A Arsenal, Granit Xhaka est un titulaire indiscutable, mais son club n'est toujours pas capable de figurer parmi les quatre premiers. A Liverpool, Xherdan Shaqiri glisse de plus en plus vers le bout du banc. En Allemagne, Yann Sommer et Nico Elvedi, malgré quelques performances de choix, traversent une saison bien morose à Mönchengladbach. Celle de Manuel Akanji à Dortmund est sans doute plus joyeuse. Il serait cependant hasardeux de prétendre que le Zurichois crève l'écran tous les samedis.

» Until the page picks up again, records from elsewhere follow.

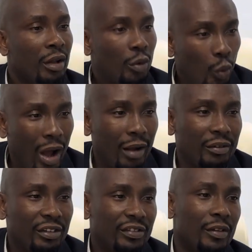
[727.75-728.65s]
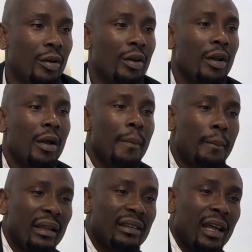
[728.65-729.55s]
One is to
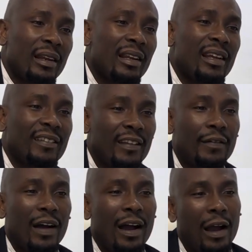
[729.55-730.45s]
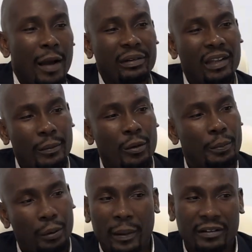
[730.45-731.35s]
maintain a safe and habitable
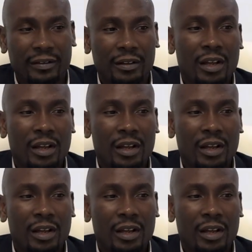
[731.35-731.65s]
property.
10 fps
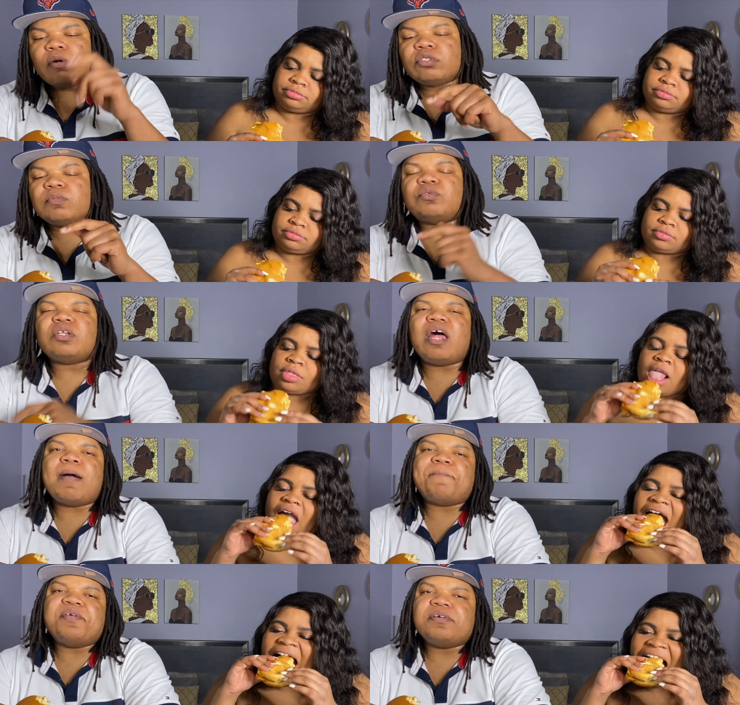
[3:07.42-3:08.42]
Speaker 1: some
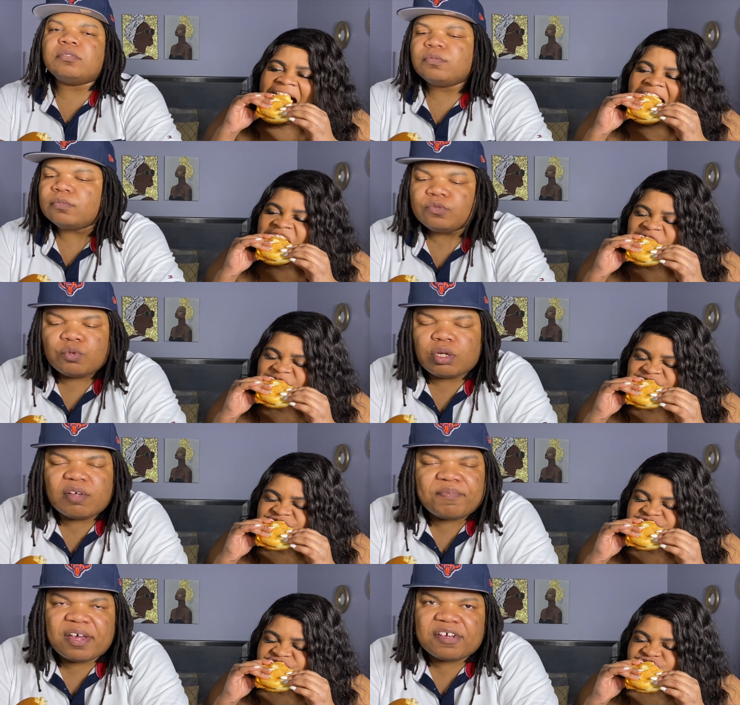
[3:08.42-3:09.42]
tilapia. We
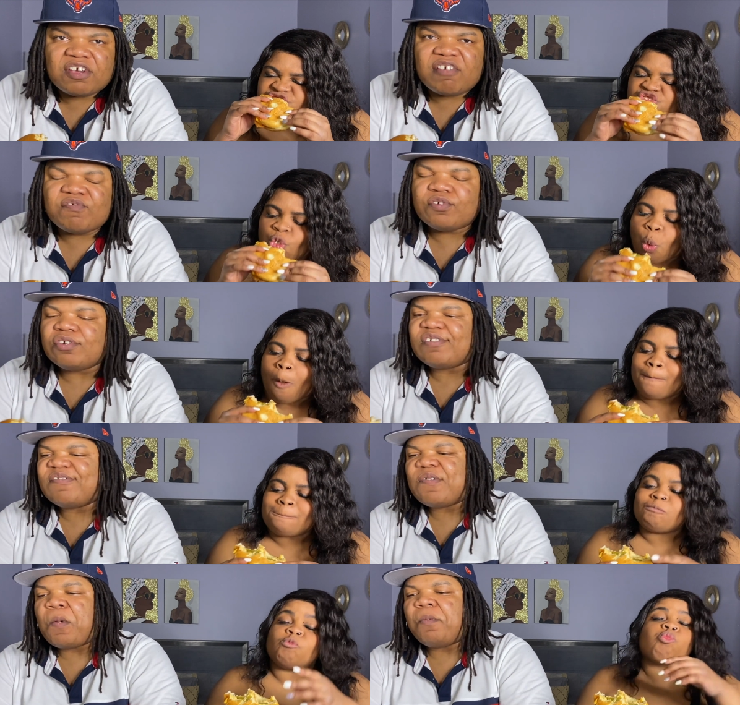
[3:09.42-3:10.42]
couldn't find catfish.
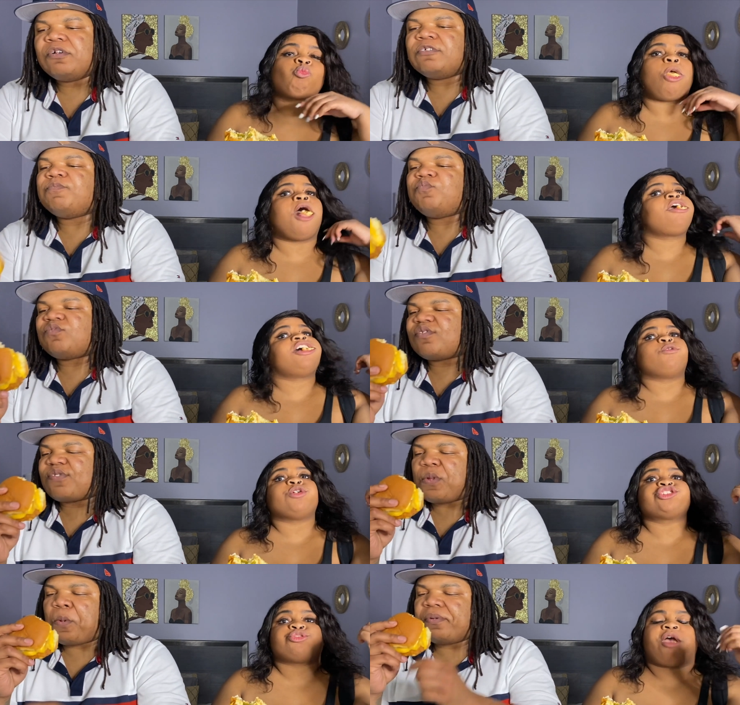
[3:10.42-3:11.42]
Speaker 2: Oh, yeah, we
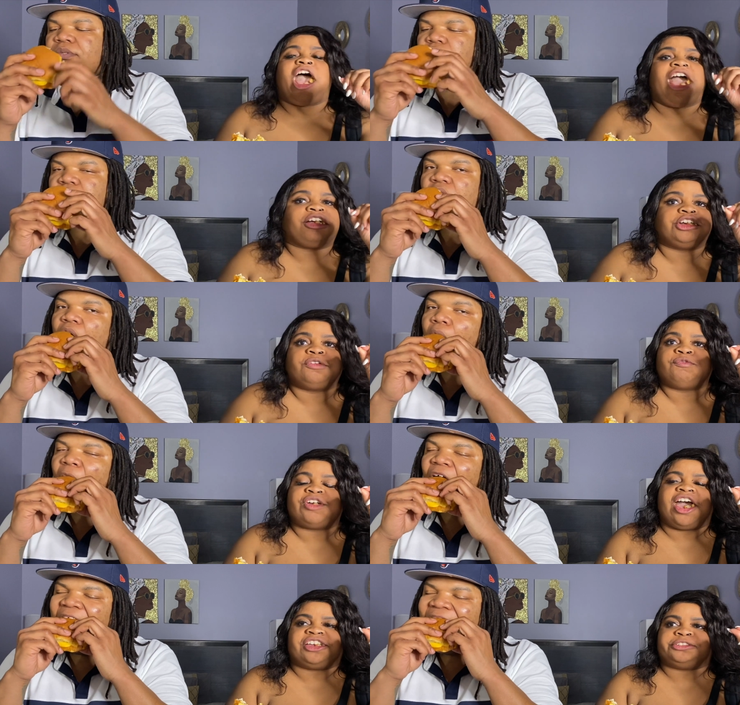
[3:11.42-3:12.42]
tried. Come
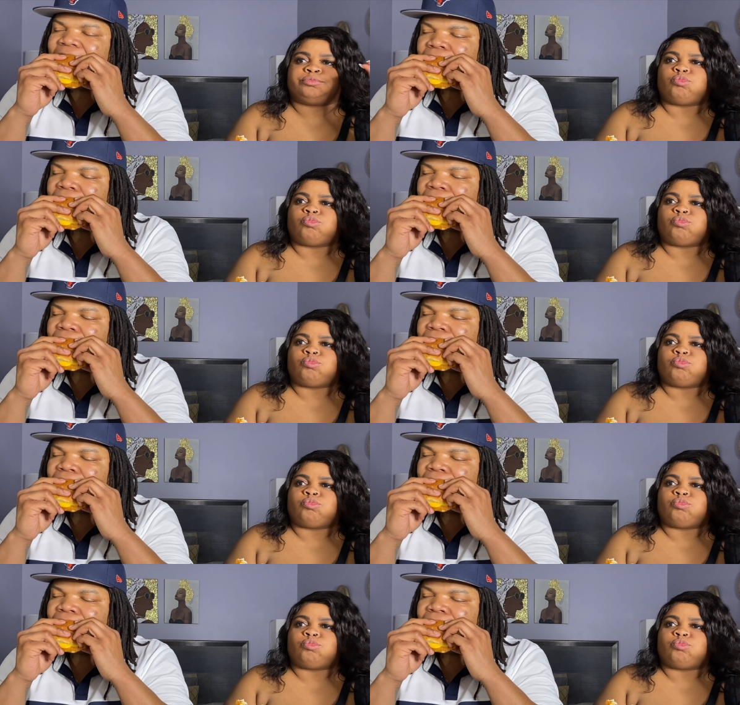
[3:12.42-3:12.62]
find it.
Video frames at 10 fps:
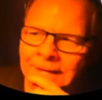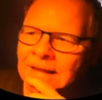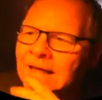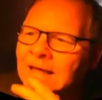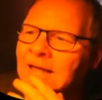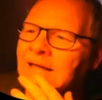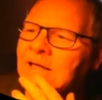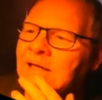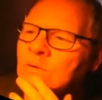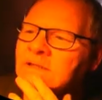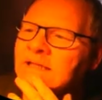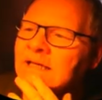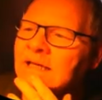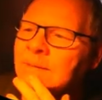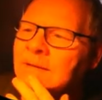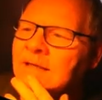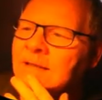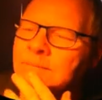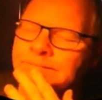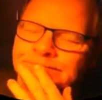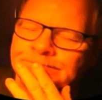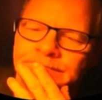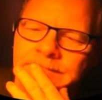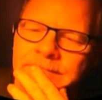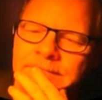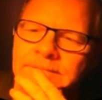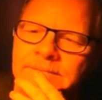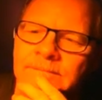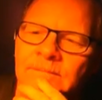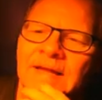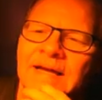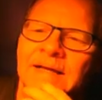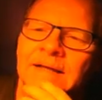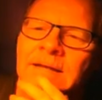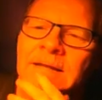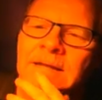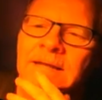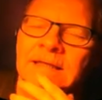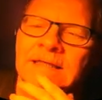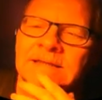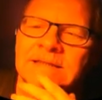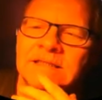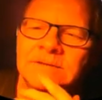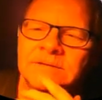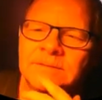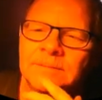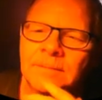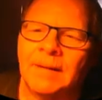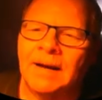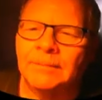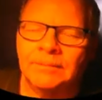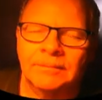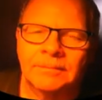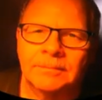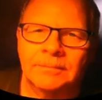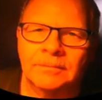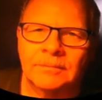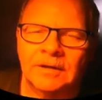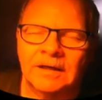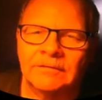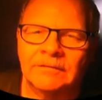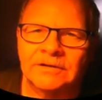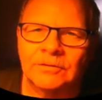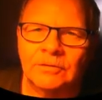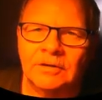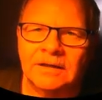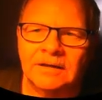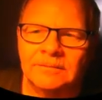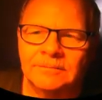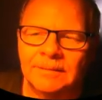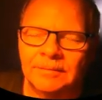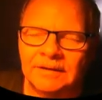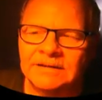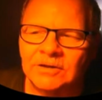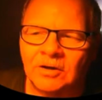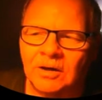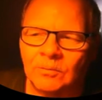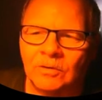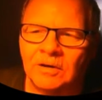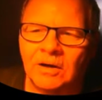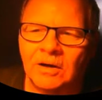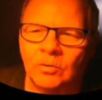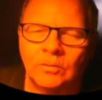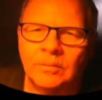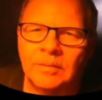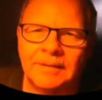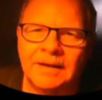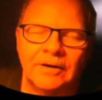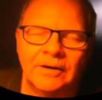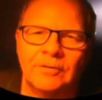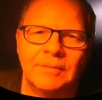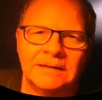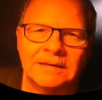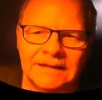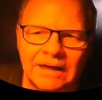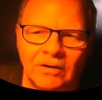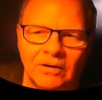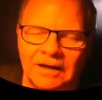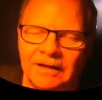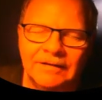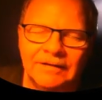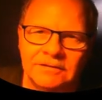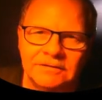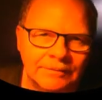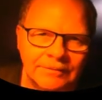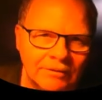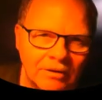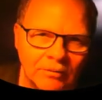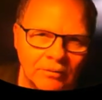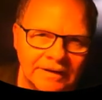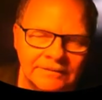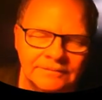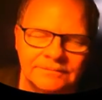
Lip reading: And he was telling me that, he says, my Crown Victoria, my police car, won't go but about 100 miles an hour, and I think there's something wrong with it.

S'il ne colle pas tout à fait à la réalité, ce discours conquérant a du bon. Jeudi face à la Bulgarie, Vladimir Petkovic et ses joueurs se lanceront dans la bataille avec l'intime conviction d'être les meilleurs. Face à une équipe en souffrance depuis des années, ils sauront déployer leur jeu pour entamer cette campagne du bon pied. Portés par leurs certitudes, par leur aplomb aussi, ils se refuseront d'être aussi minimalistes que l'équipe d'Ottmar Hitzfeld il y a dix ans lors du dernier match de la Suisse à Sofia, sanctionné par un triste 0-0 pour les adieux en sélection d'Alex Frei et de Marco Streller.
Avec Vladimir Petkovic, la Suisse sait désormais comment manoeuvrer face à un adversaire de la trempe de la Bulgarie. Il s'agit d'un véritable acquis qu'il convient de relever. A entendre le sélectionneur et ses joueurs, d'autres, beaucoup plus marquants, devraient suivre très vite.